Assignment 3
Exploring Correlations & Regression

  

The objective for this week is to delve further into correlation analysis and begin multivariate analysis. After you complete reading and doing Chapters 17 & 19 in Babbie & Halley’s Adventures in social research, complete the following brief exercises. These questions assume you have already gone through the assigned chapters. Submit your work next week (November 5) at the end of the class session. You will need to use both the GSS.SAV data supplied by Babbie and the assigned GSS-year that you put into in your P-drive. Please do not use the file in the K-drive folder.  

  1. First, open your Babbie data file. Nearly all of you said that you were troubled by the distinction between the correlation coefficient (the number that describes the strength of the observed relationship between two variables) and the p-value (the probability-statistic that reveals the reliability of the correlation coefficient). This first exercise is designed to again walk you through the process of assessing a relationship between two variables. For this exercise, you will compute the correlation and then discuss the meaning of the findings. 
  2. Recall, when you set out to discuss a correlation, your objective is to do more than report the correlation coefficient. The coefficient is computed for you by SPSS and your responsibility (as the human mind) is to make sense of the coefficient. First, you describe the strength of the observed relationship (e.g., weak, moderate, etc….) according to the size of the coefficient. THEN you interpret the coefficient (i.e., you discuss the relationship between the two variables). For example, you might find that the empirical relationship between education (EDUC) and attitude toward capital punishment (CAPPUN). If you (take a moment to) compute the correlation coefficient, you find it is .066; you also see that the assessed statistical significance is .013. Thus, the size of the coefficient shows us a weak but significant (or reliable) relationship exists between education and attitude; people with more education are more likely to oppose capital punishment. Notice my interpretation emphasizes on the probability of the relationship. 

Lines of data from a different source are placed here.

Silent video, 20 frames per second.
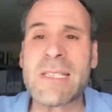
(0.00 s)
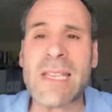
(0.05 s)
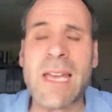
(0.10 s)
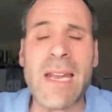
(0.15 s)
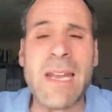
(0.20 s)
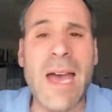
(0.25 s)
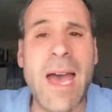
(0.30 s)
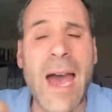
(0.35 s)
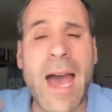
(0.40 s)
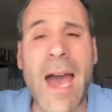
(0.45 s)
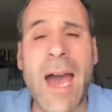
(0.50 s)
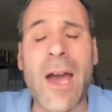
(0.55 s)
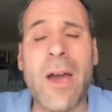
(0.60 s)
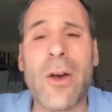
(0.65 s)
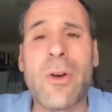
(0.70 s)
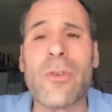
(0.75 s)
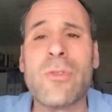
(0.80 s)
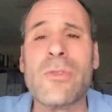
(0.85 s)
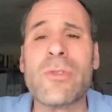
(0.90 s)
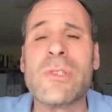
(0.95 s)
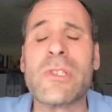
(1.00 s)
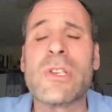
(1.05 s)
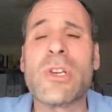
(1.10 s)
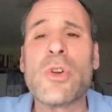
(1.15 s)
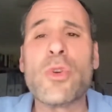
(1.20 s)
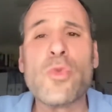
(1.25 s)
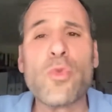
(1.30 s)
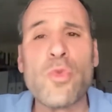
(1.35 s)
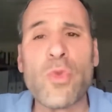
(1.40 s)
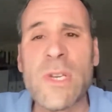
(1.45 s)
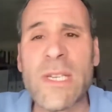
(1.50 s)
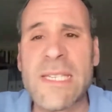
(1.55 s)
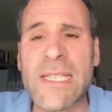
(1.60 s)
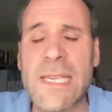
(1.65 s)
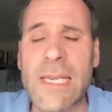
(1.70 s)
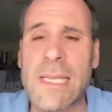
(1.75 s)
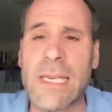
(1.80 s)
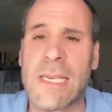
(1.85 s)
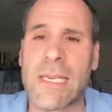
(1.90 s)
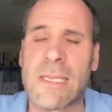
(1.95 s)
that Aharon's
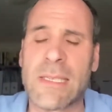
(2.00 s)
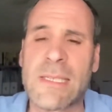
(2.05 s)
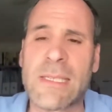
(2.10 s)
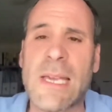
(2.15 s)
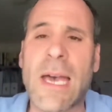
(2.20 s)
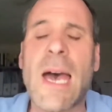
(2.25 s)
resilience,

    Now, compute and interpret the correlation between POLVIEWS and CLASS. [Pssst: You might want to compute a frequency distribution of each variable to see the way the data were coded and thus understand how to interpret a positive or negative correlation coefficient. And, you are computing a correlation using CORRELATE à BIVARIATE.] 


  3. The primary objective for this next task is to describe the relationship between one variable and three others. You will compute a correlation matrix (i.e., in this case, a table involving four variables with the diagonal showing correlations of 1.00 [a variable correlated with itself]). You discuss only three correlation coefficients. Make sure you understand which three before you try to make sense of the table, just as you made sense of the single correlation coefficient in exercise 1 (above). 
  4. Compute and interpret the relationship of XMOVIE and SEX, AGE, and EDUC. 


     

  5. Change data, and open your GSS year from your P-drive. You are to repeat the multivariate analysis of CHATT, AGECAT, and SEX (found in Babbie, pp. 179-181) for you GSS-year. But use CHATT2, AGECAT, and SEX. (If you have not built the first two variables, you will need to go through the recode ATTEND into a different variable CHATT2 as noted in assignment 1; and, you will need to recode AGE into AGECAT as instructed by Babbie, pp. 55-56)
  6. Percentage who attend worship services about weekly 
     

                   Under 21       21-39         40-64       65+ 

    men 

    women 
     

  7. In your GSS-year data set, build SEX2, as you did in Babbie, pp. 185-186. Then, compute a linear regression with SATHEALT (satisfaction with health and physical condition) as the dependent variable and RELITEN, AGE, CLASS, and SEX2, as the independent variables. Be use to make "stepwise" visible in the "method window." Delete the first table in this output (variables entered/removed), then print the rest of this output. [Whoever is using GSS85, make HAPPY (taken all together, how would you say things are these days – very happy, pretty happy, or not too happy) your dependent variable, not SATHEALT]

  8.  
      a. Which of the four variables proved to be the strongest predictor of people’s satisfaction with their health and physical condition? ________________________ 

      b. Which of the four variables proved to be the second strongest predictor of people’s satisfaction with their health and physical condition? ________________________ 

      c. Which of the four variables proved to be the weakest predictor of people’s satisfaction with their health and physical condition? ________________________ 

      d. What is the R (statistic) after the three variables are entered into the regression equation (find it in the R column of the table titled "model summary.") ________ 

      e. Recompute this linear regression, adding INCOME as a fifth independent variable. [Just add income to the independent variables you already have included.] Examining the "model summary" table in your new output, identify which variable proved to be the second strongest predictor and which proved to be the weakest predictor. 

     
  9. Now, visit a couple of web-sites.
    If you are reading this assignment using email, you can toggle the hyperlinks below and off you go. If you are reading the assignment by having first downloaded it into MicroSoft Word as a separate document, you can highlight a web-address, copy it, paste it into the bar-line on the Holy Cross frontpage that loads when you open Netscape, tap "enter" and you will automatically head to the web-site.] 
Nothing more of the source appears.